A word-for-word reproduction of the data below is needed, with no pictures in it.
───── Extracted data
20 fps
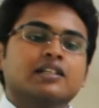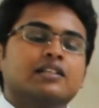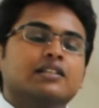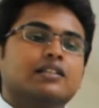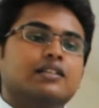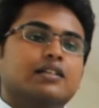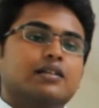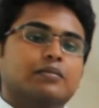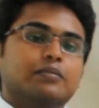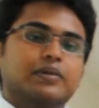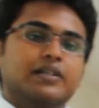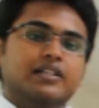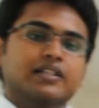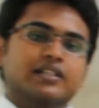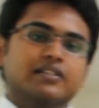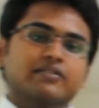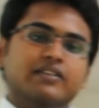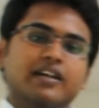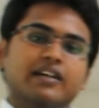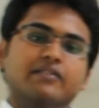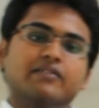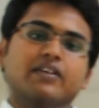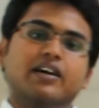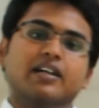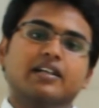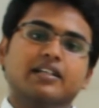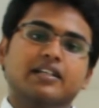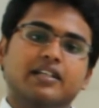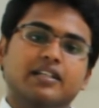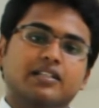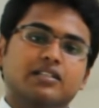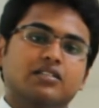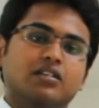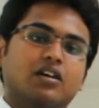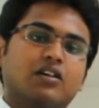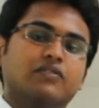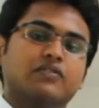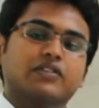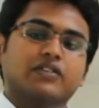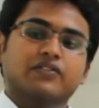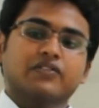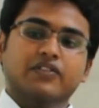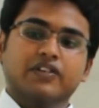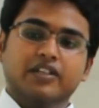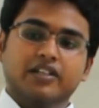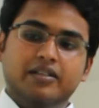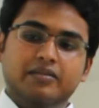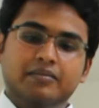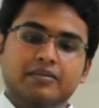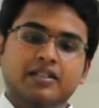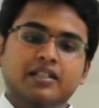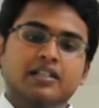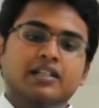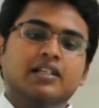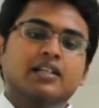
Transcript: The competitive advantage of the firm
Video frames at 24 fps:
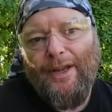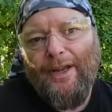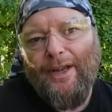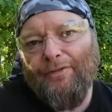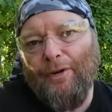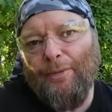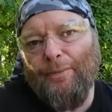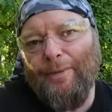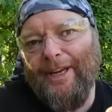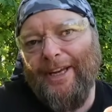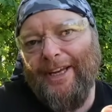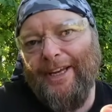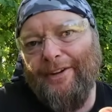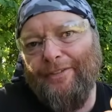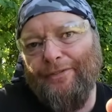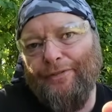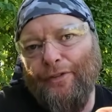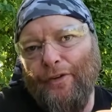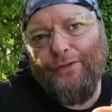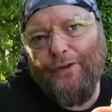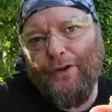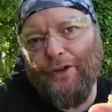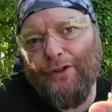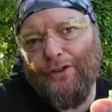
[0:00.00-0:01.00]
For me,
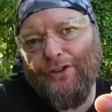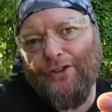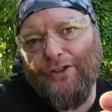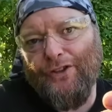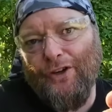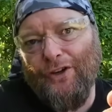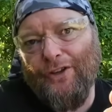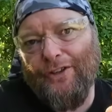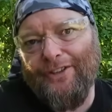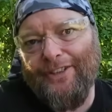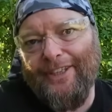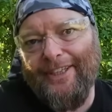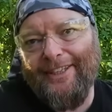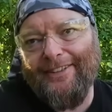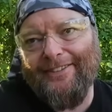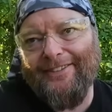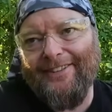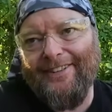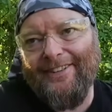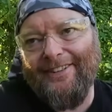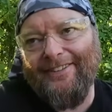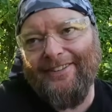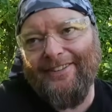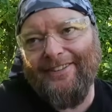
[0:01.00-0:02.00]
for shore jigs,
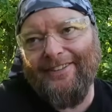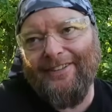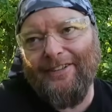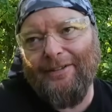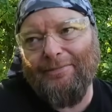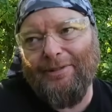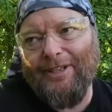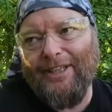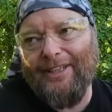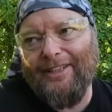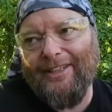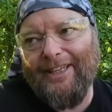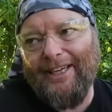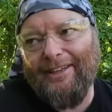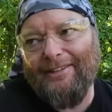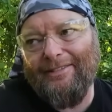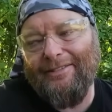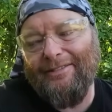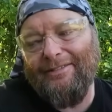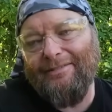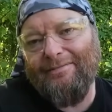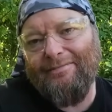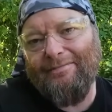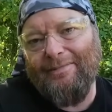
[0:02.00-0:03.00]
this is something
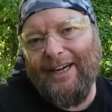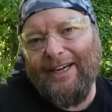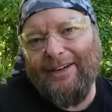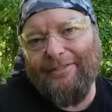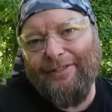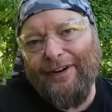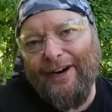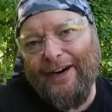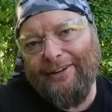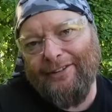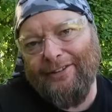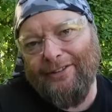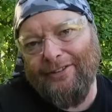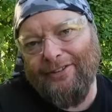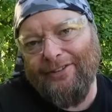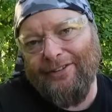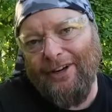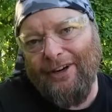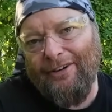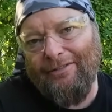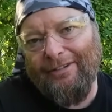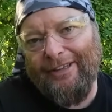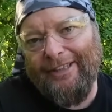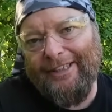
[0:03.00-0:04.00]
that manufacturers
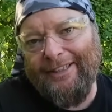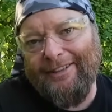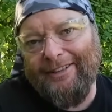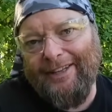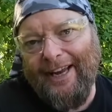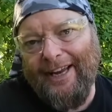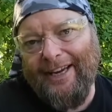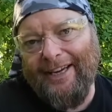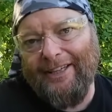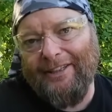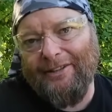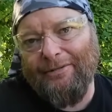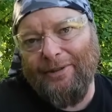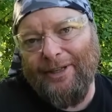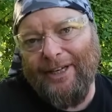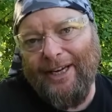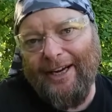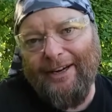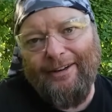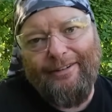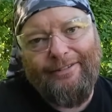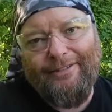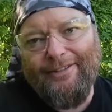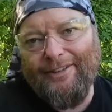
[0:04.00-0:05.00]
don't really take into
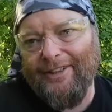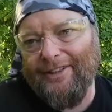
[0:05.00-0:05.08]
account.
──────────
[Solution to this task]
20 fps
Transcript: The competitive advantage of the firm
Video frames at 24 fps:
[0:00.00-0:01.00]
For me,
[0:01.00-0:02.00]
for shore jigs,
[0:02.00-0:03.00]
this is something
[0:03.00-0:04.00]
that manufacturers
[0:04.00-0:05.00]
don't really take into
[0:05.00-0:05.08]
account.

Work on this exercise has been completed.